Les réactions ne sont pas faites attendre. L’information est relayée sur l’Internet et en particulier sur Twitter où les blagues d’un goût douteux se succèdent. S’ensuit un emballement médiatique, chacun essayant de surfer sur le buzz. Les Echos.fr, censé être un site d’information économique, titre sur « La bourde de la SNCF ».

La chasse aux responsables

Puis nos représentants politiques s’en mêlent, essayant sans doute de sauter dans le train en marche. Notre ministre du Développement durable et de l’énergie, Ségolène Royal, s’insurge : comment est-il possible de prendre des « décisions aussi stupides » ? Elle fustige les cadres de la SNCF dans leurs « bureaux parisiens qui sont beaucoup trop éloignés des réalités du territoire ».

Bref, tout le monde est d’accord : les salariés de la SNCF sont décidément des incapables ne sachant même pas mesurer la largeur d’une voie ferrée et sont en plus bien peu soucieux de l’argent public.

Étrangement, peu de commentateurs se sont réellement intéressés aux explications fournies par Guillaume Pepy, président de la SNCF, et par M. Rapoport, président des Réseaux Ferrés de France, et bien moins encore ont pris le temps de réfléchir aux causes possibles d’une telle « bourde » ni à son impact réel.

Une goutte d'eau dans le budget annuel de maintenance des infrastructures

Ils auraient pu ainsi se rendre compte que même si la somme de 50 millions d’euros avancée par la SNCF semble conséquente en ces temps de crise, elle représente en fait bien peu comparée au montant global des 2 000 TER commandés par les régions.

Pour exemple, l’appel d’offre pour la livraison de 80 de ces trains qui avait été remporté par Bombardier en février 2010 se chiffrait à 800 millions d’euros.

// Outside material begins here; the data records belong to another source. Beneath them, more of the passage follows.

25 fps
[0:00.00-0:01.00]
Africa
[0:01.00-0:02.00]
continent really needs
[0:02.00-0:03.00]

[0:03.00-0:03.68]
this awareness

Même s’il a probablement été minimisé, ce chiffre de 50 millions est d’autant plus modeste quand on sait que RFF dépense chaque année environ 4 milliards d’euros pour la seule maintenance et modernisation de ses infrastructures, dont certains parties ont plus de 60 ans et ne sont donc évidemment pas aux nouvelles normes européennes.

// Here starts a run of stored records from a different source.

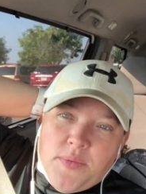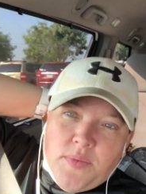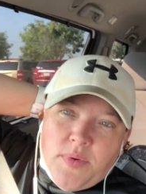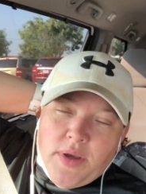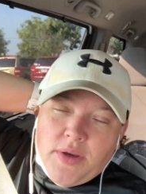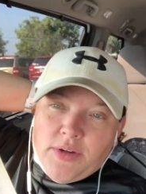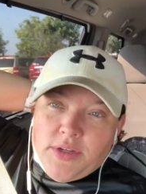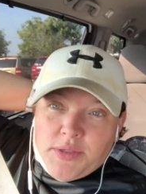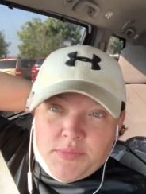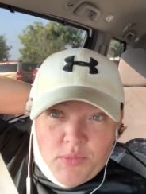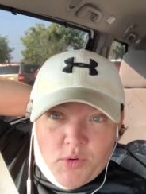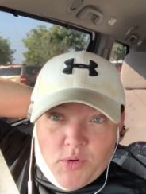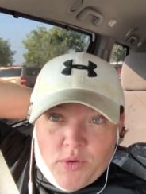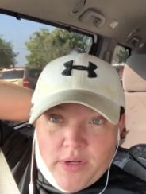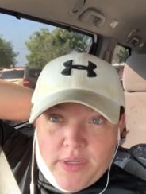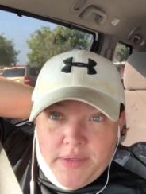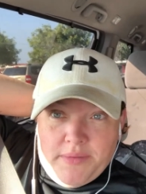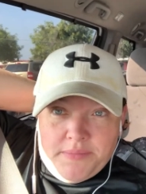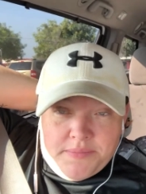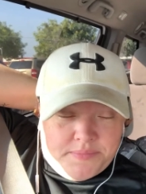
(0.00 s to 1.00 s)
Well, good
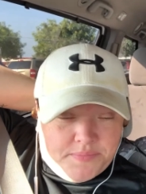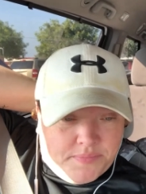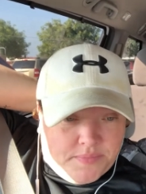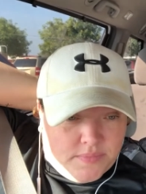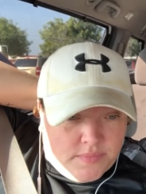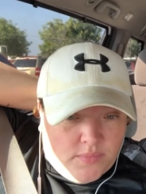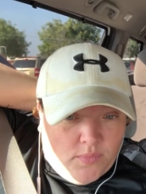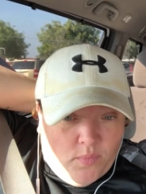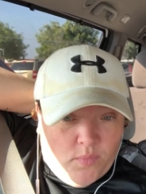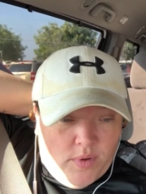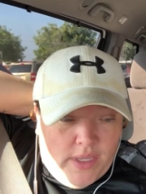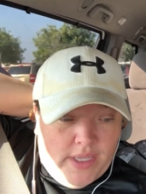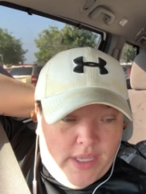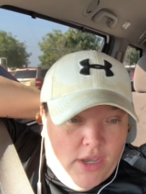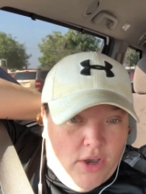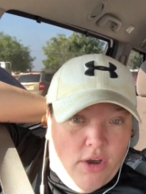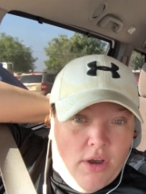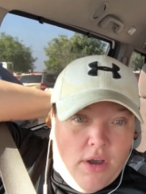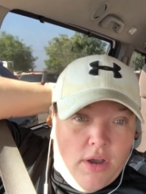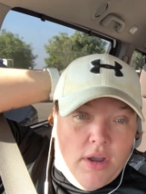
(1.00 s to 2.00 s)
morning. We
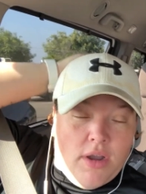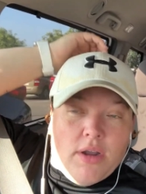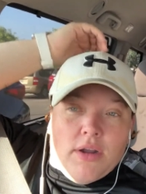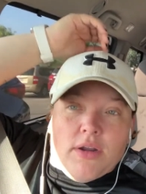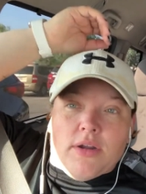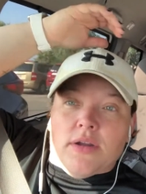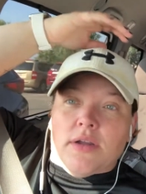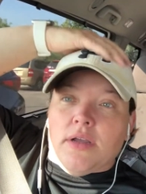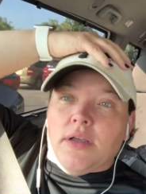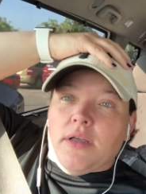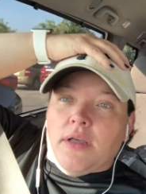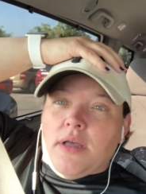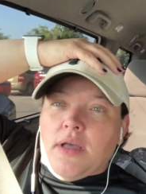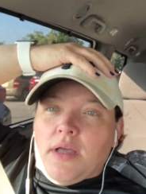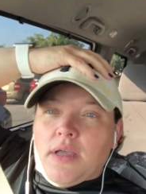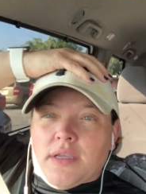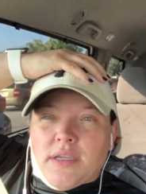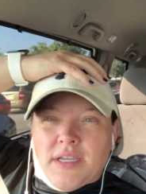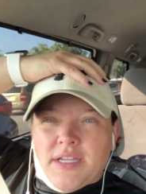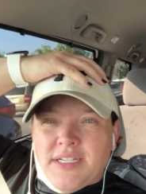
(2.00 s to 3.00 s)
are
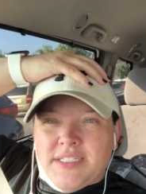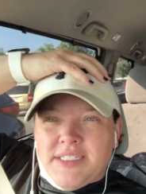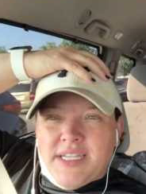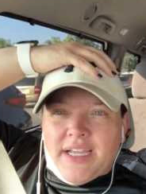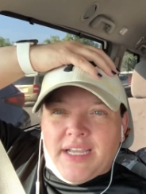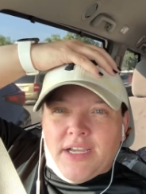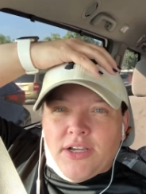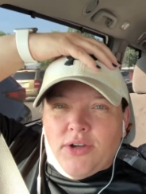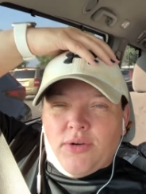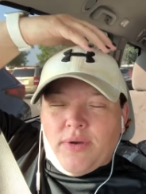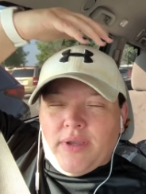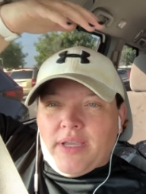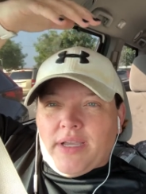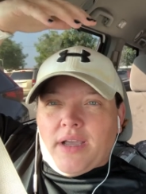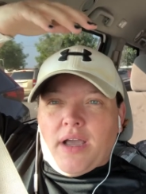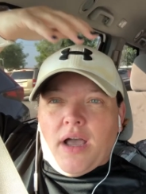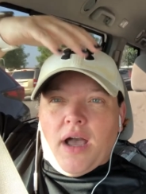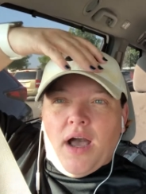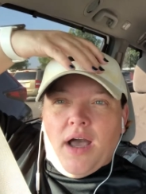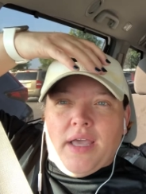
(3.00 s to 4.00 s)
going to take a quick
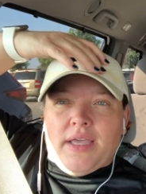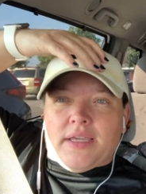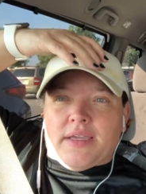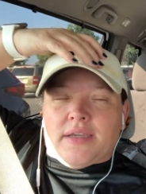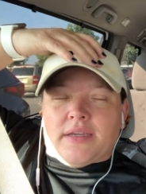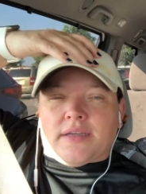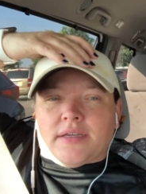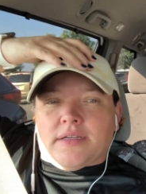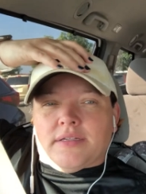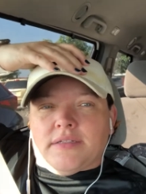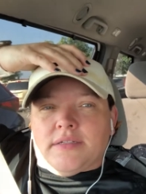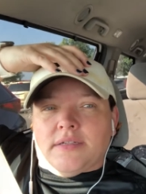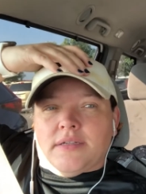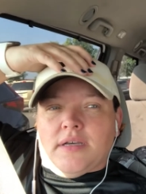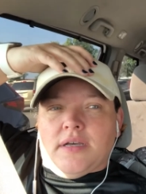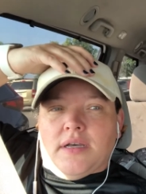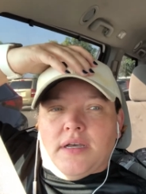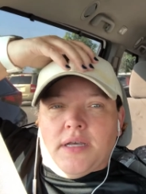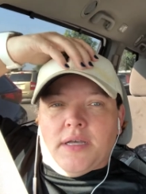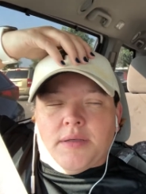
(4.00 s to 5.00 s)
hike.
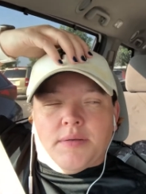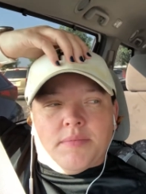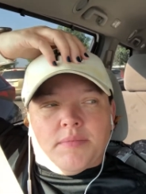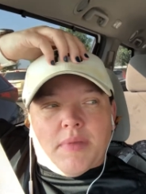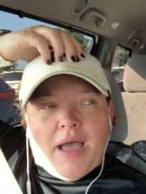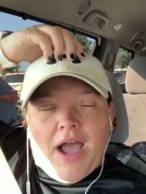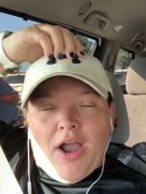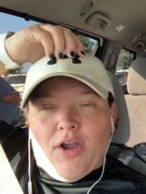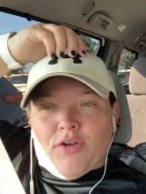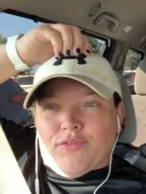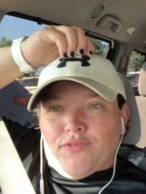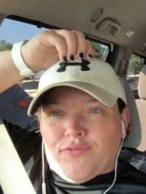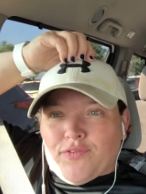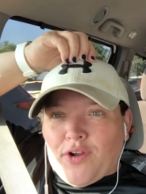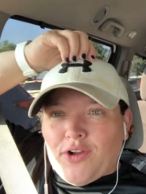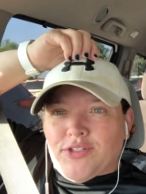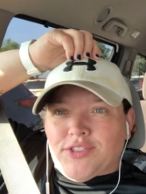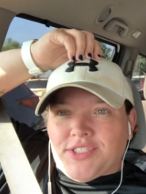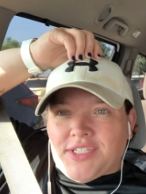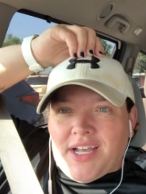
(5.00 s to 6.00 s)
Um, our
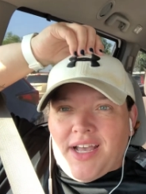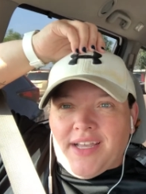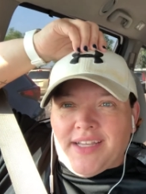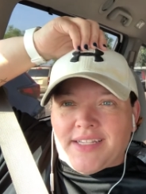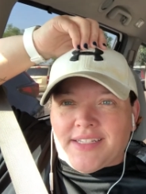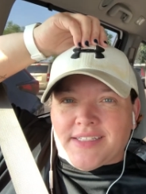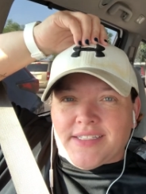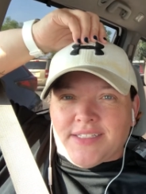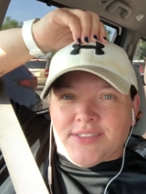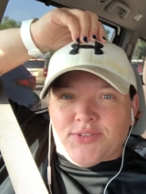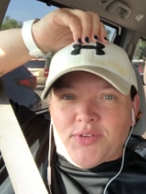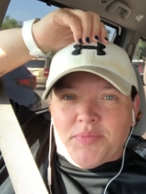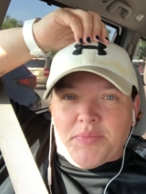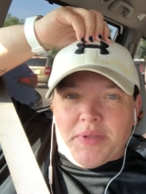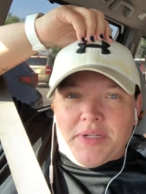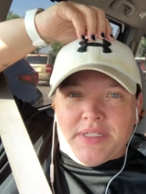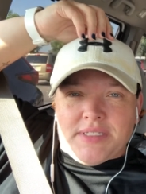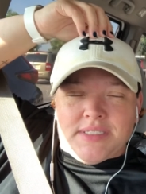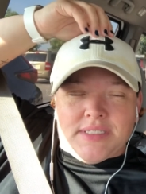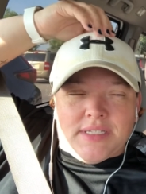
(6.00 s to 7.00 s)
first hike since we've
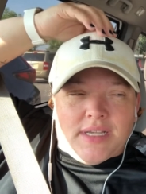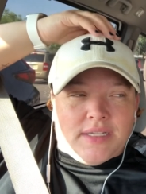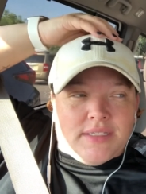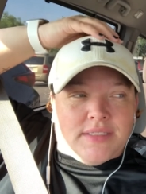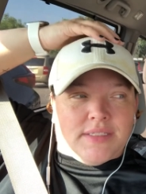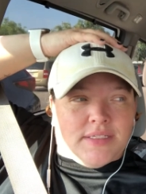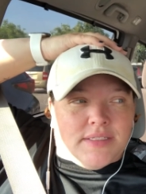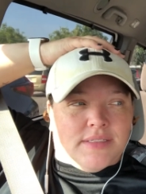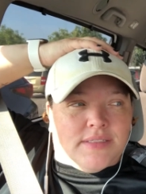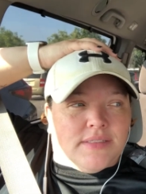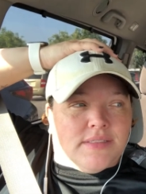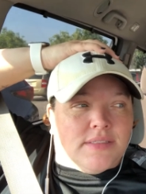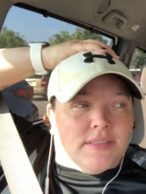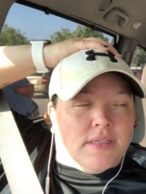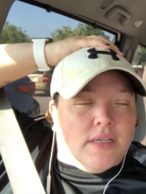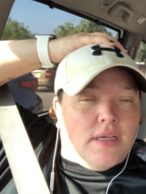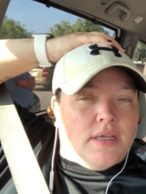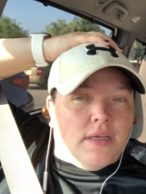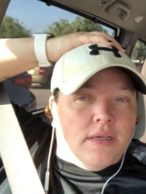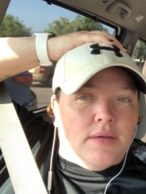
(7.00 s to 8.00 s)
been in Texas.
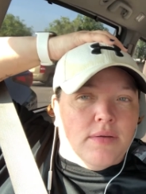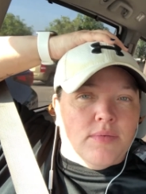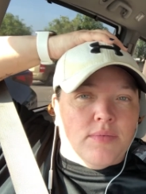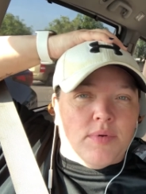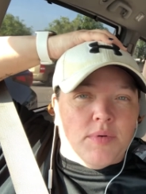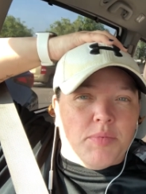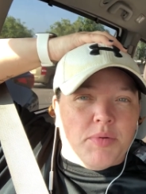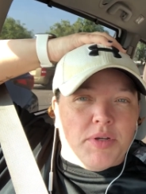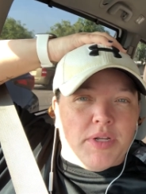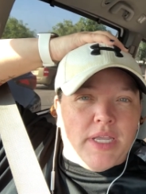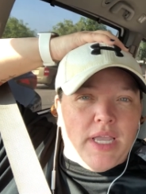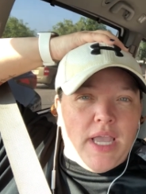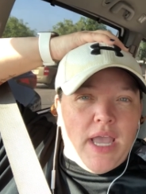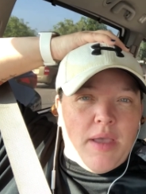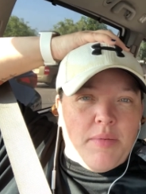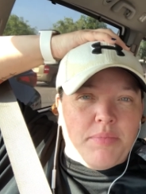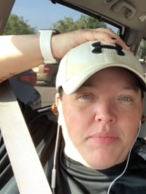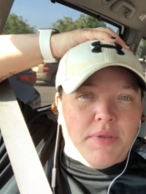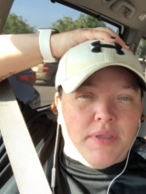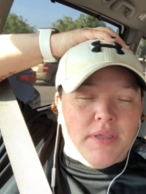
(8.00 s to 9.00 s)
Uh, we're pretty
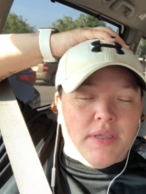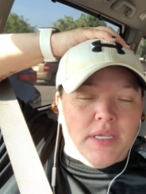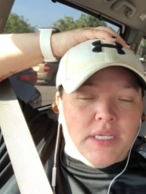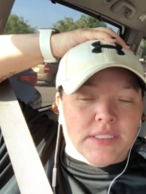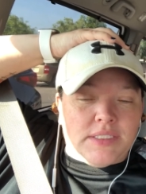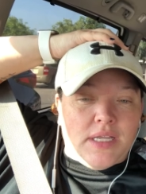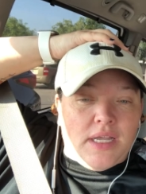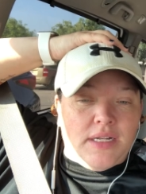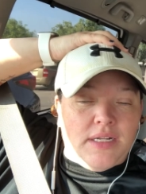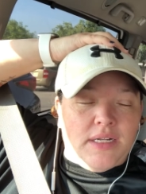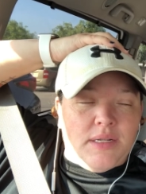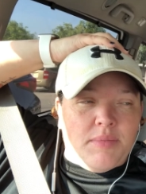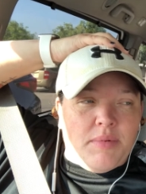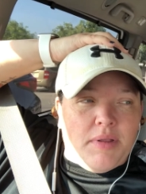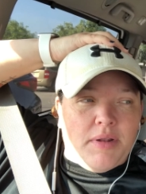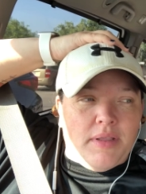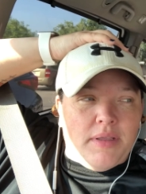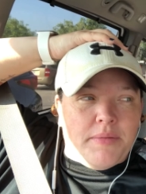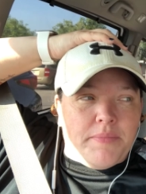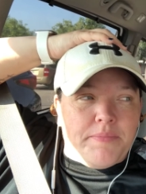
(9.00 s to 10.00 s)
happy, excited
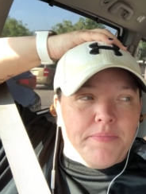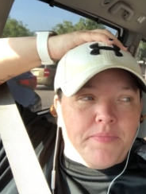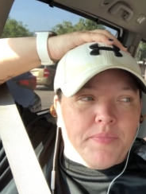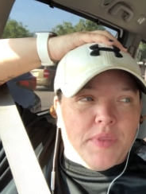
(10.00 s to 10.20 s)
about it.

Où sont les incompétents ?

Avec un peu de recul, les critiques auraient aussi pu se rendre compte que cet épisode tombait à point nommé pour Guillaume Pepy et Jacques Rapoport, tous deux auditionnés prochainement à l’Assemblée nationale et qui militent de longue date pour une vraie réforme du rail français passant notamment par l’unification de la SNCF et RFF en un groupe unique.

Autant d’arguments et d’explications que nos journalistes auraient pu mettre en avant, mais il est en effet peu probable que le buzz eut été aussi efficace. D’ailleurs, après la lecture du rapport d’enquête interne, le secrétaire d’Etat aux Transports Fréderic Cuvillier a bien été obligé de corriger son ministre de tutelle Ségolène Royal et de reconnaître qu’il n’y avait pas eu d’erreur de la part de la SNCF.

Quant à Valérie Rabault, le rapporteur du Budget à l’Assemblée nationale et pourtant ingénieur des Ponts-et-Chaussées qui avait demandé la démission de M. Pepy, on ne l’a plus entendue sur ce sujet !

Finalement, toute cette histoire ne révèle que la méconnaissance alarmante de nos journalistes et politiques des ordres de grandeur d’une entreprise publique telle que la SNCF ainsi que leur manque de bon sens et leur propension à courir après ce qui se vend facilement.